-- RECORDED DATA follows --

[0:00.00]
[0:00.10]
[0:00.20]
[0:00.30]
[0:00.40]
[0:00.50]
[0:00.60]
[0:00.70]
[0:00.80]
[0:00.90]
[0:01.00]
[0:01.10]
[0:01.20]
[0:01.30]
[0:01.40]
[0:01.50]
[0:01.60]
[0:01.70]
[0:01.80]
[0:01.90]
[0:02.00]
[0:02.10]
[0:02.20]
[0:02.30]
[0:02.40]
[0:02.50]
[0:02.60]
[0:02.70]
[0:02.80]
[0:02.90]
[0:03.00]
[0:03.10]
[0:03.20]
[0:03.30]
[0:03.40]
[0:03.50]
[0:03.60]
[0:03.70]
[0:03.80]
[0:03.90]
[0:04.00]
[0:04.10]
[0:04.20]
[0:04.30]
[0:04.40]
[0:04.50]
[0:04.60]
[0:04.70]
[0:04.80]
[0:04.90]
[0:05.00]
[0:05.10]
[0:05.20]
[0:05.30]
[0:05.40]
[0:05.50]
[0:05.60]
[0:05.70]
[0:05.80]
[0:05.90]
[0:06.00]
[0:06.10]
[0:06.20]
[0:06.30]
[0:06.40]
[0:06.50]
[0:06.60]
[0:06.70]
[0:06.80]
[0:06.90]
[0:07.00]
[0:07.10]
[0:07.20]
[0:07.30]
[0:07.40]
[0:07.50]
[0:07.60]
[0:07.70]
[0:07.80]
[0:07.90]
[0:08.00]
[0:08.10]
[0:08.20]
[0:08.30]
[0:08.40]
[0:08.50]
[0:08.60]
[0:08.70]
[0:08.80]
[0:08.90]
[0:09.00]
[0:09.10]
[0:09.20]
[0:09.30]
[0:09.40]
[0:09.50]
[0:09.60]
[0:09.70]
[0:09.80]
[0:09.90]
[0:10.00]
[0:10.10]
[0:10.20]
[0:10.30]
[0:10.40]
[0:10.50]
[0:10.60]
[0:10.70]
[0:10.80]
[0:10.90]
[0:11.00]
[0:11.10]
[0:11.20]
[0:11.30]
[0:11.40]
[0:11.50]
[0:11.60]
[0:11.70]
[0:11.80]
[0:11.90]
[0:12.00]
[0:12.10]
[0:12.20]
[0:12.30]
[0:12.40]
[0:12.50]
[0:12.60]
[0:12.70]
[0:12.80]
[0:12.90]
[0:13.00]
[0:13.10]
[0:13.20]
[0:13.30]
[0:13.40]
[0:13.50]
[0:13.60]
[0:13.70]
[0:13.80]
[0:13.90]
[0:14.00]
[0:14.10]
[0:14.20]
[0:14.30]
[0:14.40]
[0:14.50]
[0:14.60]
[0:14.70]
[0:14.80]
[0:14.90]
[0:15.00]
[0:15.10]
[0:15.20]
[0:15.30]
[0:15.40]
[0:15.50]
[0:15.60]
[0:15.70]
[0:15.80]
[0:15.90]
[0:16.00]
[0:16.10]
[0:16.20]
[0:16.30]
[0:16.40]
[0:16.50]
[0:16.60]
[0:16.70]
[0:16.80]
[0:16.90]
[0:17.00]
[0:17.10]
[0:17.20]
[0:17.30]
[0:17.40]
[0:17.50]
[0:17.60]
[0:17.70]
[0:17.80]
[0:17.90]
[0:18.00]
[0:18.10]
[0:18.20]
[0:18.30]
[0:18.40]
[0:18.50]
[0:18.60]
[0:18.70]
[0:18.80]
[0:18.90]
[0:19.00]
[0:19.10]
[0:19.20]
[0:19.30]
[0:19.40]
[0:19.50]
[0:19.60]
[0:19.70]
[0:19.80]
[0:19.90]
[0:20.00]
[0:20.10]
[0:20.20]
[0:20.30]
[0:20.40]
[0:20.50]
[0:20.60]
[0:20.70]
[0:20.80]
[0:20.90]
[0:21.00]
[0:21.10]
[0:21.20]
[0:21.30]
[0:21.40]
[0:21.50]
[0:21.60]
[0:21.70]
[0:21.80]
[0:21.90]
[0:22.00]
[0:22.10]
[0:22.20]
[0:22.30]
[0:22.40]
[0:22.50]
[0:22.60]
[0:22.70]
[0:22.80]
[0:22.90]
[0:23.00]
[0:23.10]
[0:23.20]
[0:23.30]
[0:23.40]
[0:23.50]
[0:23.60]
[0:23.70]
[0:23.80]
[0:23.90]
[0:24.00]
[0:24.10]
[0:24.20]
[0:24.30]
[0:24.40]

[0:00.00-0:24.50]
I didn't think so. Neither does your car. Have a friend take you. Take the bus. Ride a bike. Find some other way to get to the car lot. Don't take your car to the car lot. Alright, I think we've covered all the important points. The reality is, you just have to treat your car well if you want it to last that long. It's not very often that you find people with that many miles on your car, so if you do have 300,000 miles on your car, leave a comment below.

-- RECORDED DATA concluded --

PROBLEM DESCRIPTION
Above are some records; repeat all of them exactly.

EXERCISE RESULT
[0:00.00]
[0:00.10]
[0:00.20]
[0:00.30]
[0:00.40]
[0:00.50]
[0:00.60]
[0:00.70]
[0:00.80]
[0:00.90]
[0:01.00]
[0:01.10]
[0:01.20]
[0:01.30]
[0:01.40]
[0:01.50]
[0:01.60]
[0:01.70]
[0:01.80]
[0:01.90]
[0:02.00]
[0:02.10]
[0:02.20]
[0:02.30]
[0:02.40]
[0:02.50]
[0:02.60]
[0:02.70]
[0:02.80]
[0:02.90]
[0:03.00]
[0:03.10]
[0:03.20]
[0:03.30]
[0:03.40]
[0:03.50]
[0:03.60]
[0:03.70]
[0:03.80]
[0:03.90]
[0:04.00]
[0:04.10]
[0:04.20]
[0:04.30]
[0:04.40]
[0:04.50]
[0:04.60]
[0:04.70]
[0:04.80]
[0:04.90]
[0:05.00]
[0:05.10]
[0:05.20]
[0:05.30]
[0:05.40]
[0:05.50]
[0:05.60]
[0:05.70]
[0:05.80]
[0:05.90]
[0:06.00]
[0:06.10]
[0:06.20]
[0:06.30]
[0:06.40]
[0:06.50]
[0:06.60]
[0:06.70]
[0:06.80]
[0:06.90]
[0:07.00]
[0:07.10]
[0:07.20]
[0:07.30]
[0:07.40]
[0:07.50]
[0:07.60]
[0:07.70]
[0:07.80]
[0:07.90]
[0:08.00]
[0:08.10]
[0:08.20]
[0:08.30]
[0:08.40]
[0:08.50]
[0:08.60]
[0:08.70]
[0:08.80]
[0:08.90]
[0:09.00]
[0:09.10]
[0:09.20]
[0:09.30]
[0:09.40]
[0:09.50]
[0:09.60]
[0:09.70]
[0:09.80]
[0:09.90]
[0:10.00]
[0:10.10]
[0:10.20]
[0:10.30]
[0:10.40]
[0:10.50]
[0:10.60]
[0:10.70]
[0:10.80]
[0:10.90]
[0:11.00]
[0:11.10]
[0:11.20]
[0:11.30]
[0:11.40]
[0:11.50]
[0:11.60]
[0:11.70]
[0:11.80]
[0:11.90]
[0:12.00]
[0:12.10]
[0:12.20]
[0:12.30]
[0:12.40]
[0:12.50]
[0:12.60]
[0:12.70]
[0:12.80]
[0:12.90]
[0:13.00]
[0:13.10]
[0:13.20]
[0:13.30]
[0:13.40]
[0:13.50]
[0:13.60]
[0:13.70]
[0:13.80]
[0:13.90]
[0:14.00]
[0:14.10]
[0:14.20]
[0:14.30]
[0:14.40]
[0:14.50]
[0:14.60]
[0:14.70]
[0:14.80]
[0:14.90]
[0:15.00]
[0:15.10]
[0:15.20]
[0:15.30]
[0:15.40]
[0:15.50]
[0:15.60]
[0:15.70]
[0:15.80]
[0:15.90]
[0:16.00]
[0:16.10]
[0:16.20]
[0:16.30]
[0:16.40]
[0:16.50]
[0:16.60]
[0:16.70]
[0:16.80]
[0:16.90]
[0:17.00]
[0:17.10]
[0:17.20]
[0:17.30]
[0:17.40]
[0:17.50]
[0:17.60]
[0:17.70]
[0:17.80]
[0:17.90]
[0:18.00]
[0:18.10]
[0:18.20]
[0:18.30]
[0:18.40]
[0:18.50]
[0:18.60]
[0:18.70]
[0:18.80]
[0:18.90]
[0:19.00]
[0:19.10]
[0:19.20]
[0:19.30]
[0:19.40]
[0:19.50]
[0:19.60]
[0:19.70]
[0:19.80]
[0:19.90]
[0:20.00]
[0:20.10]
[0:20.20]
[0:20.30]
[0:20.40]
[0:20.50]
[0:20.60]
[0:20.70]
[0:20.80]
[0:20.90]
[0:21.00]
[0:21.10]
[0:21.20]
[0:21.30]
[0:21.40]
[0:21.50]
[0:21.60]
[0:21.70]
[0:21.80]
[0:21.90]
[0:22.00]
[0:22.10]
[0:22.20]
[0:22.30]
[0:22.40]
[0:22.50]
[0:22.60]
[0:22.70]
[0:22.80]
[0:22.90]
[0:23.00]
[0:23.10]
[0:23.20]
[0:23.30]
[0:23.40]
[0:23.50]
[0:23.60]
[0:23.70]
[0:23.80]
[0:23.90]
[0:24.00]
[0:24.10]
[0:24.20]
[0:24.30]
[0:24.40]

[0:00.00-0:24.50]
I didn't think so. Neither does your car. Have a friend take you. Take the bus. Ride a bike. Find some other way to get to the car lot. Don't take your car to the car lot. Alright, I think we've covered all the important points. The reality is, you just have to treat your car well if you want it to last that long. It's not very often that you find people with that many miles on your car, so if you do have 300,000 miles on your car, leave a comment below.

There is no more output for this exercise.